Stored items:
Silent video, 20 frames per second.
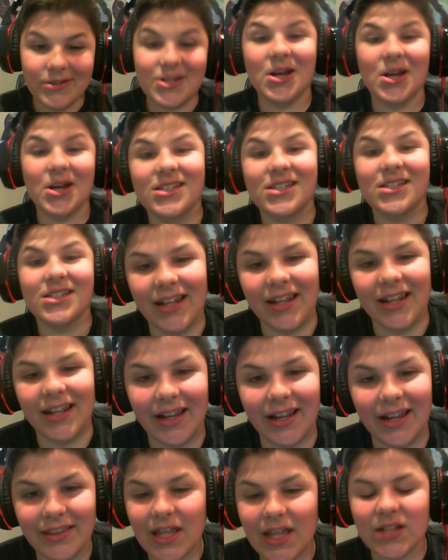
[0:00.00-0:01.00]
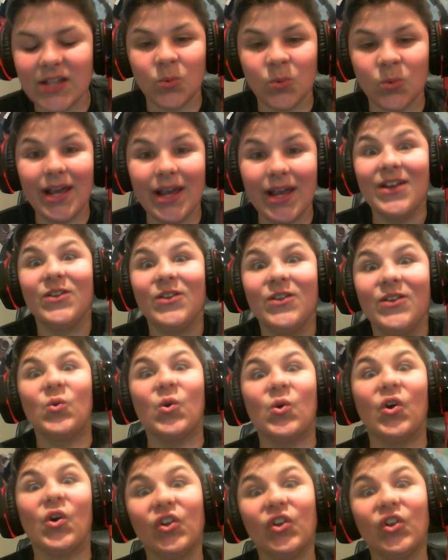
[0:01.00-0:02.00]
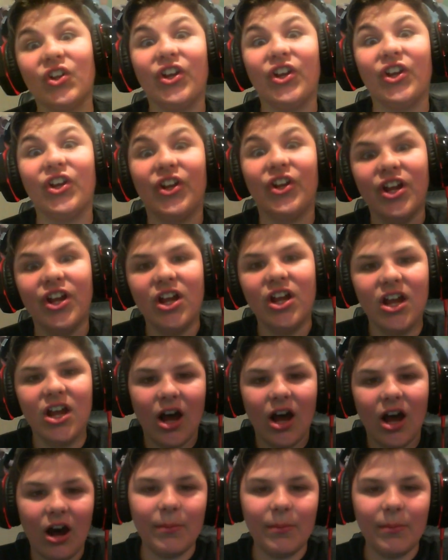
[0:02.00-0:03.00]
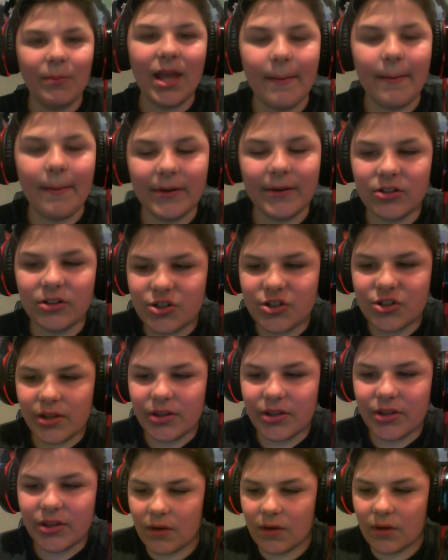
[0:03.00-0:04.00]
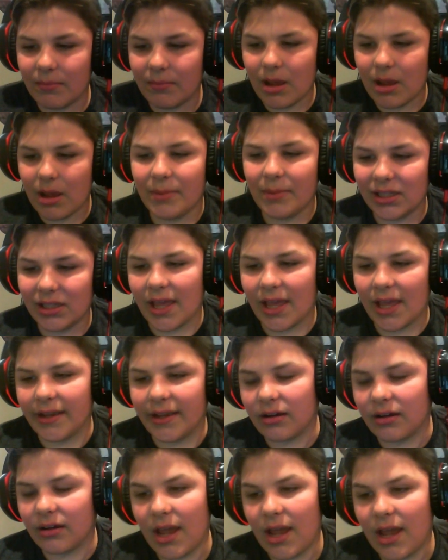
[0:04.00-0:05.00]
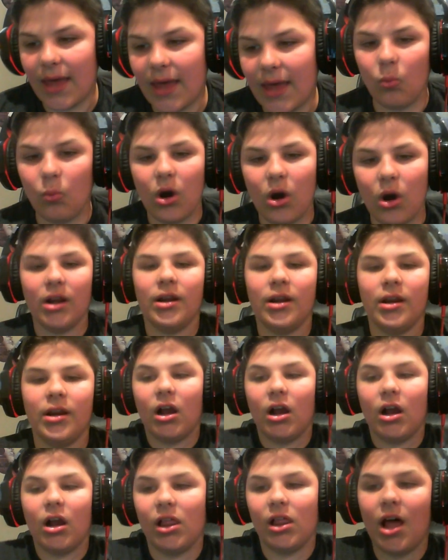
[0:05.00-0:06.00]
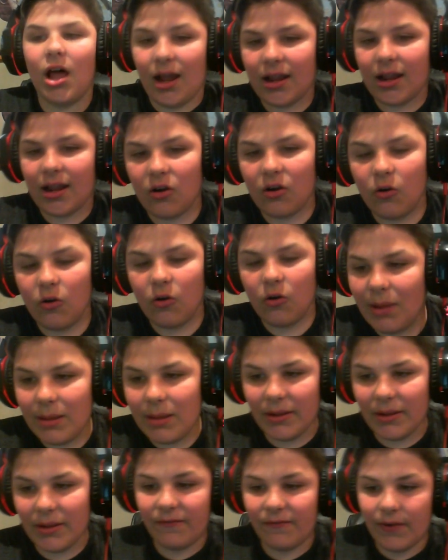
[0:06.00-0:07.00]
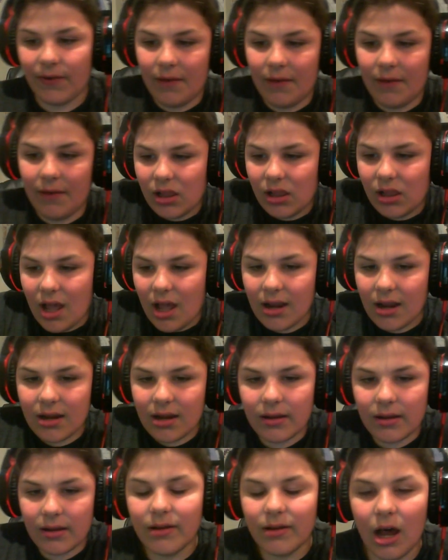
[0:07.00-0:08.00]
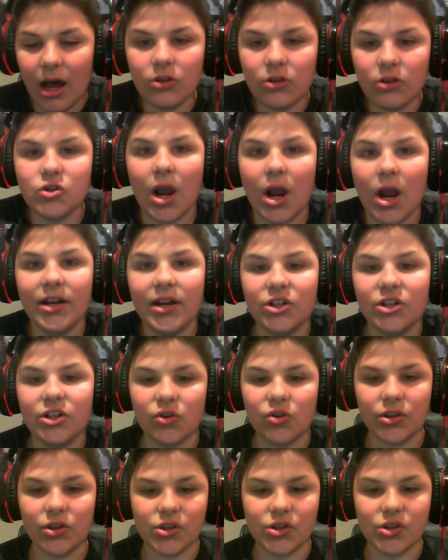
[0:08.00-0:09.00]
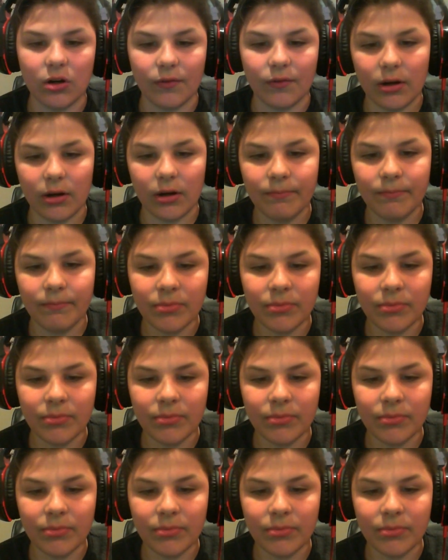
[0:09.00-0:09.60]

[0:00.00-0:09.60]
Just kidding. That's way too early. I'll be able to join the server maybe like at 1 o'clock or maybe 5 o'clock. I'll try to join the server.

* WHAT YOU NEED TO DO
Return exactly, with no pictures, each line from the one that contains "[0:03.00-0:04.00]" through the end of the entries above, both ends included.

* EXERCISE RESULT
[0:03.00-0:04.00]
[0:04.00-0:05.00]
[0:05.00-0:06.00]
[0:06.00-0:07.00]
[0:07.00-0:08.00]
[0:08.00-0:09.00]
[0:09.00-0:09.60]

[0:00.00-0:09.60]
Just kidding. That's way too early. I'll be able to join the server maybe like at 1 o'clock or maybe 5 o'clock. I'll try to join the server.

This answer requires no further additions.